Merge pull request #1962 from SciPhi-AI/feature/add-get-collection-by-name-and-uniq-check

emrgnt-cmplxty · web-flow · commit 1f582da8969a · 2025-02-10T22:51:45.000-08:00
add uniq check and get collection by name
diff --git a/js/sdk/package.json b/js/sdk/package.json
@@ -1,6 +1,6 @@
 {
   "name": "r2r-js",
-  "version": "0.4.25",
+  "version": "0.4.26",
   "description": "",
   "main": "dist/index.js",
   "browser": "dist/index.browser.js",
diff --git a/js/sdk/src/v3/clients/collections.ts b/js/sdk/src/v3/clients/collections.ts
@@ -322,4 +322,17 @@ export class CollectionsClient {
       downloadBlob(blob, options.filename);
     }
   }
+
+  /**
+   * Retrieve a collection by its name.
+   * @param name The name of the collection to retrieve.
+   * @returns A promise that resolves with the collection details.
+   */
+  async retrieveByName(options: { name: string; ownerId?: string }): Promise<WrappedCollectionResponse> {
+    const queryParams: Record<string, any> = {};
+    if (options.ownerId) {
+      queryParams.owner_id = options.ownerId;
+    }
+    return this.client.makeRequest("GET", `collections/name/${options.name}`, { params: queryParams });
+  }
 }
diff --git a/py/core/main/api/v3/collections_router.py b/py/core/main/api/v3/collections_router.py
@@ -1233,3 +1233,50 @@ async def extract(
                 "message": "Graph created successfully.",
                 "task_id": None,
             }
+
+        @self.router.get(
+            "/collections/name/{collection_name}",
+            summary="Get a collection by name",
+            dependencies=[Depends(self.rate_limit_dependency)],
+        )
+        @self.base_endpoint
+        async def get_collection_by_name(
+            collection_name: str = Path(
+                ..., description="The name of the collection"
+            ),
+            owner_id: Optional[UUID] = Query(
+                None,
+                description="(Superuser only) Specify the owner_id to retrieve a collection by name",
+            ),
+            auth_user=Depends(self.providers.auth.auth_wrapper()),
+        ) -> WrappedCollectionResponse:
+            """
+            Retrieve a collection by its (owner_id, name) combination.
+            The authenticated user can only fetch collections they own,
+            or, if superuser, from anyone.
+            """
+            if auth_user.is_superuser:
+                if not owner_id:
+                    owner_id = auth_user.id
+            else:
+                owner_id = auth_user.id
+
+            # If not superuser, fetch by (owner_id, name).

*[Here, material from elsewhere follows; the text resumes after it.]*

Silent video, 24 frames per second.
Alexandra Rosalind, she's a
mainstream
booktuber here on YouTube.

Otherwise, maybe pass `owner_id=None`.
+            # Decide on the logic for superusers.
+            if not owner_id:  # is_superuser
+                # If you want superusers to do /collections/name/<string>?owner_id=...
+                # just parse it from the query. For now, let's say it's not implemented.

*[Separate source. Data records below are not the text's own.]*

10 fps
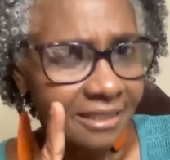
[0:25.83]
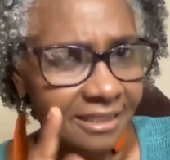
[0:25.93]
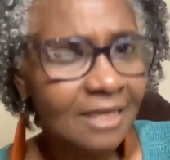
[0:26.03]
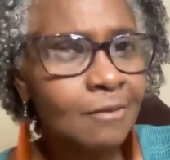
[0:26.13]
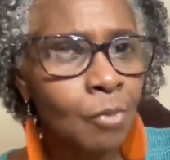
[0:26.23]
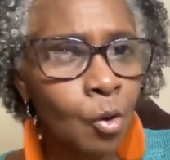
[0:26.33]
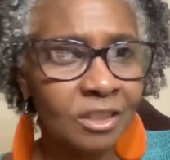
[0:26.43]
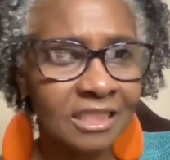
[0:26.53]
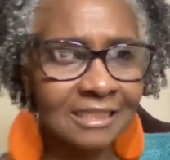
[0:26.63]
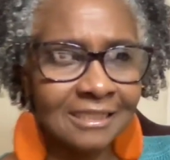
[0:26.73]
Think
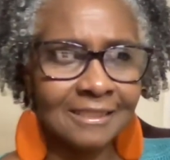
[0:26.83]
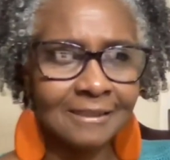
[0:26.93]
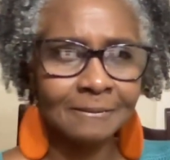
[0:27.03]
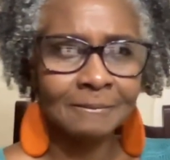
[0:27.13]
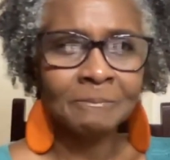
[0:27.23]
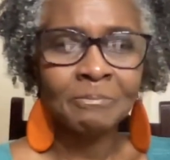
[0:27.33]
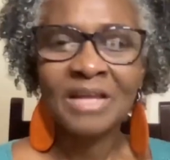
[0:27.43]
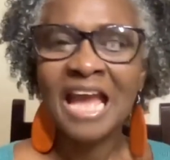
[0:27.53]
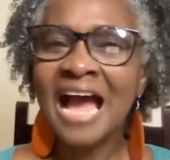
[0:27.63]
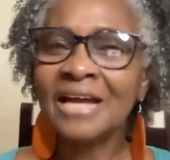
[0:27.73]
about it.
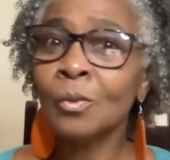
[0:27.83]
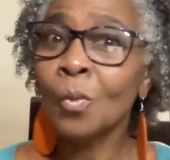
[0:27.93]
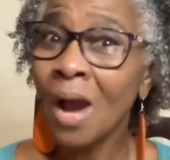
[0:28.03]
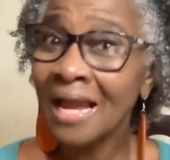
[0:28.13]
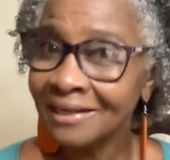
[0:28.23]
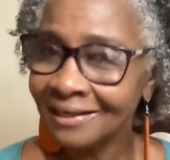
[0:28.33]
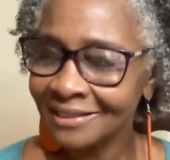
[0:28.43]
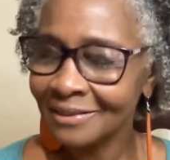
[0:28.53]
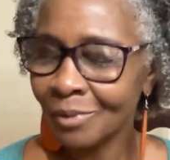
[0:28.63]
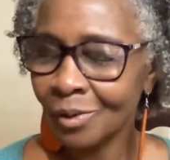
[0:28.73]
And while you're
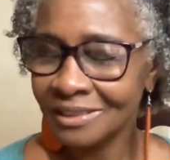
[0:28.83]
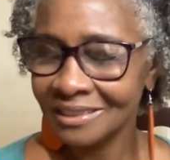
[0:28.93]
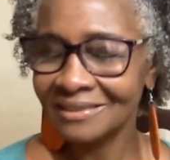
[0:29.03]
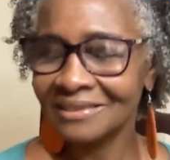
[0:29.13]
thinking about it,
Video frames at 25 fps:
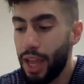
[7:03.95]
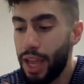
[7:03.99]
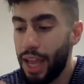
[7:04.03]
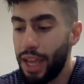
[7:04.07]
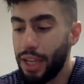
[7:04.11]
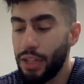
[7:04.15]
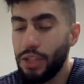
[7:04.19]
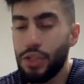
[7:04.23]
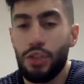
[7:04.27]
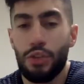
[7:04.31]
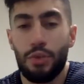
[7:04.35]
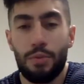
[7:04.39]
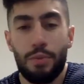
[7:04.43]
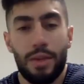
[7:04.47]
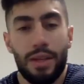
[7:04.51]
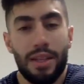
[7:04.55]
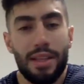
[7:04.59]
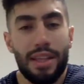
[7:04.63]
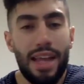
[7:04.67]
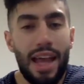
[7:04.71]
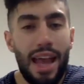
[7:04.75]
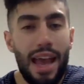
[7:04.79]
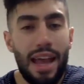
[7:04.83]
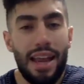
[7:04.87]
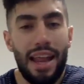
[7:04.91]

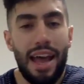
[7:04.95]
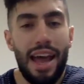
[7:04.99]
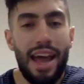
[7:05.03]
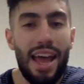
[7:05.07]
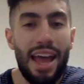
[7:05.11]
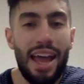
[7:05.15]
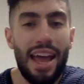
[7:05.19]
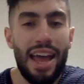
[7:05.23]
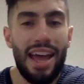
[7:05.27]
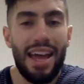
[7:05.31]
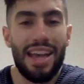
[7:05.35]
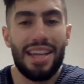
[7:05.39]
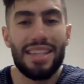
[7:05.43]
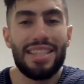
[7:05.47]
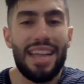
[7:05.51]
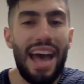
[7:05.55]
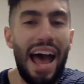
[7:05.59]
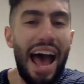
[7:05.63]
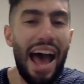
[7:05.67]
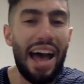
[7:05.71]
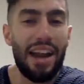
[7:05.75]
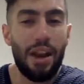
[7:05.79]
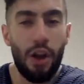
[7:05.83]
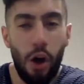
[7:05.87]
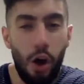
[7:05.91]
instrument that is
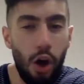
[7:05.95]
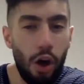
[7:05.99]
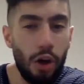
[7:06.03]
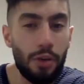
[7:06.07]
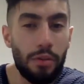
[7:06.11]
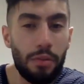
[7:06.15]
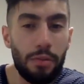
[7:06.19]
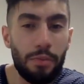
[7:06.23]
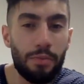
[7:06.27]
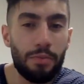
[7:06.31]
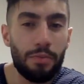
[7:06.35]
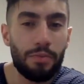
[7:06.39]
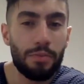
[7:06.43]
add-on.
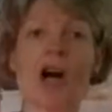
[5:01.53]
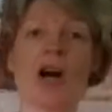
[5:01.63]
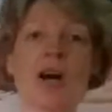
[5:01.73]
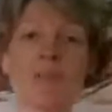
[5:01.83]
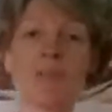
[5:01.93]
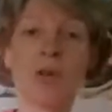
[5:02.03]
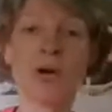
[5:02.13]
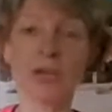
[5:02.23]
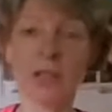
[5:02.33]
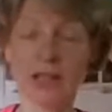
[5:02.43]
are
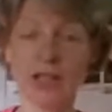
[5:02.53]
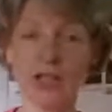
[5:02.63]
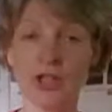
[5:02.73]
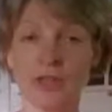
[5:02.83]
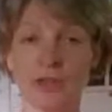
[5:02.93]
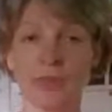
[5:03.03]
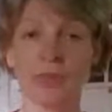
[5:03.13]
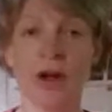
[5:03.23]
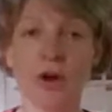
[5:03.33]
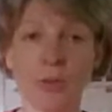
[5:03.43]
mostly to
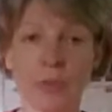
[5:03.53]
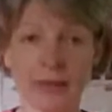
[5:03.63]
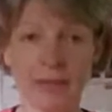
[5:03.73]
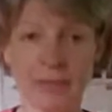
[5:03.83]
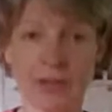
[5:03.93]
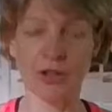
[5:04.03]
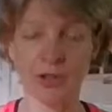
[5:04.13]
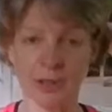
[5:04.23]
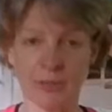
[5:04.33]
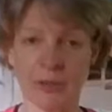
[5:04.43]
open up
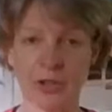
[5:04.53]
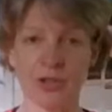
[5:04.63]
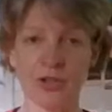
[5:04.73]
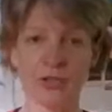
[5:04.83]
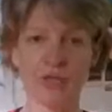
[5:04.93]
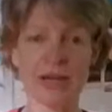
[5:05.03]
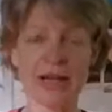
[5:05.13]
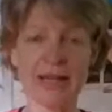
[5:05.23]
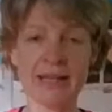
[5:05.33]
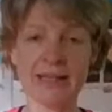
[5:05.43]
collarbone, to
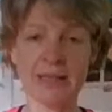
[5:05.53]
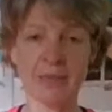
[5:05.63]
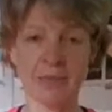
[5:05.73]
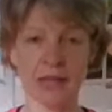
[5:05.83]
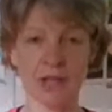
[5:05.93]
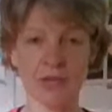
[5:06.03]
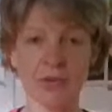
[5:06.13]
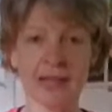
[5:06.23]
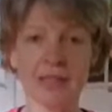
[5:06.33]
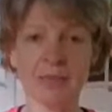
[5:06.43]
raise the spine, to
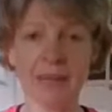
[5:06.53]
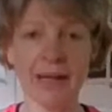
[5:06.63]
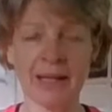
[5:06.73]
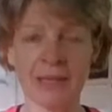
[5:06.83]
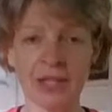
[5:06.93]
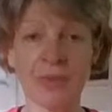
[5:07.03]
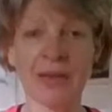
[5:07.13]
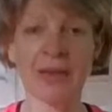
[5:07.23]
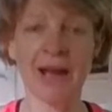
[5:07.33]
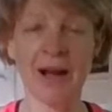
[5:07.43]
expand, to
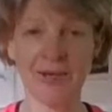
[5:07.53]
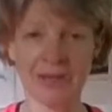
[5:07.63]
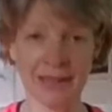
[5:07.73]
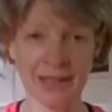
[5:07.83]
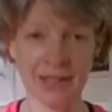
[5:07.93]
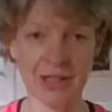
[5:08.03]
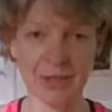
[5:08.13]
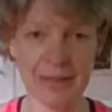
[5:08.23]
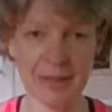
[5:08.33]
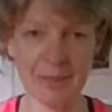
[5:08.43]
allow the lungs to
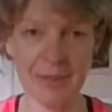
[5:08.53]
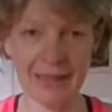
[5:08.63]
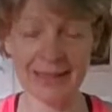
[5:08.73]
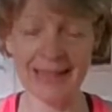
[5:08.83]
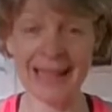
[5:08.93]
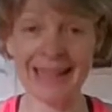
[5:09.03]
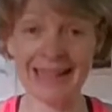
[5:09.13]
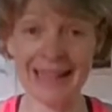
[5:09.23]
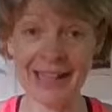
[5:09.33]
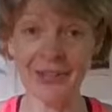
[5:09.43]
expand
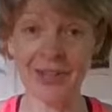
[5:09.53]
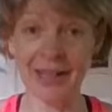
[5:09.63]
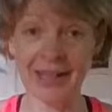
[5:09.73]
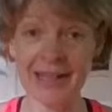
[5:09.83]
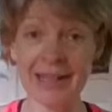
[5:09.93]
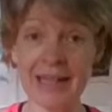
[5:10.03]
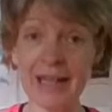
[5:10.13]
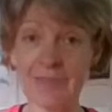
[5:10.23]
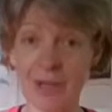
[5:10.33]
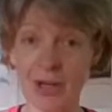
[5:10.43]
laterally,
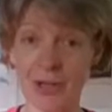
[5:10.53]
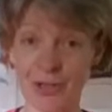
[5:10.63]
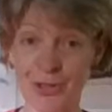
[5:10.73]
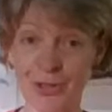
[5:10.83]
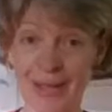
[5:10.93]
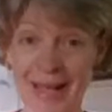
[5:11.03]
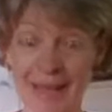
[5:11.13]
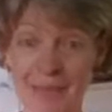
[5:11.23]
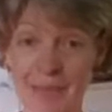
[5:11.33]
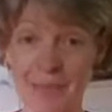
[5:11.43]
but also
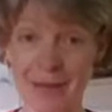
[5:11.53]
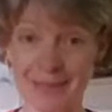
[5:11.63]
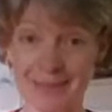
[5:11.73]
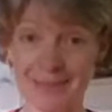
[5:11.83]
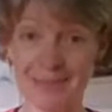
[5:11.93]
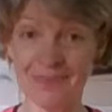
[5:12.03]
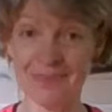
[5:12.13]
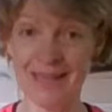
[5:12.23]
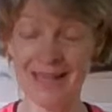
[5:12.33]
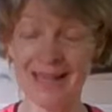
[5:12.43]
at the bottom.
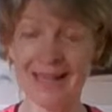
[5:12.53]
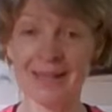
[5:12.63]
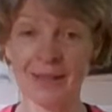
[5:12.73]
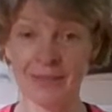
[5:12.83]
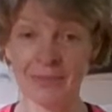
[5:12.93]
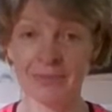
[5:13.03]
So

+                raise R2RException(
+                    "Superuser must specify an owner_id to fetch by name.", 400
+                )
+
+            collection = await self.providers.database.collections_handler.get_collection_by_name(
+                owner_id, collection_name
+            )
+            if not collection:
+                raise R2RException("Collection not found.", 404)
+
+            # Now, authorize the 'view' action just in case:
+            # e.g. await authorize_collection_action(auth_user, collection.id, CollectionAction.VIEW, self.services)
+
+            return collection
diff --git a/py/core/main/api/v3/retrieval_router.py b/py/core/main/api/v3/retrieval_router.py
@@ -652,6 +652,7 @@ async def agent_app(
             The agent uses both vector search and knowledge graph capabilities to find and synthesize
             information, providing detailed, factual responses with proper attribution to source documents.
             """
+            print("in app..")
             if "model" not in rag_generation_config.__fields_set__:
                 rag_generation_config.model = self.config.app.quality_llm
 
diff --git a/py/core/providers/database/collections.py b/py/core/providers/database/collections.py
@@ -41,7 +41,8 @@ def __init__(
         super().__init__(project_name, connection_manager)
 
     async def create_tables(self) -> None:
-        query = f"""
+        # 1. Create the table if it does not exist.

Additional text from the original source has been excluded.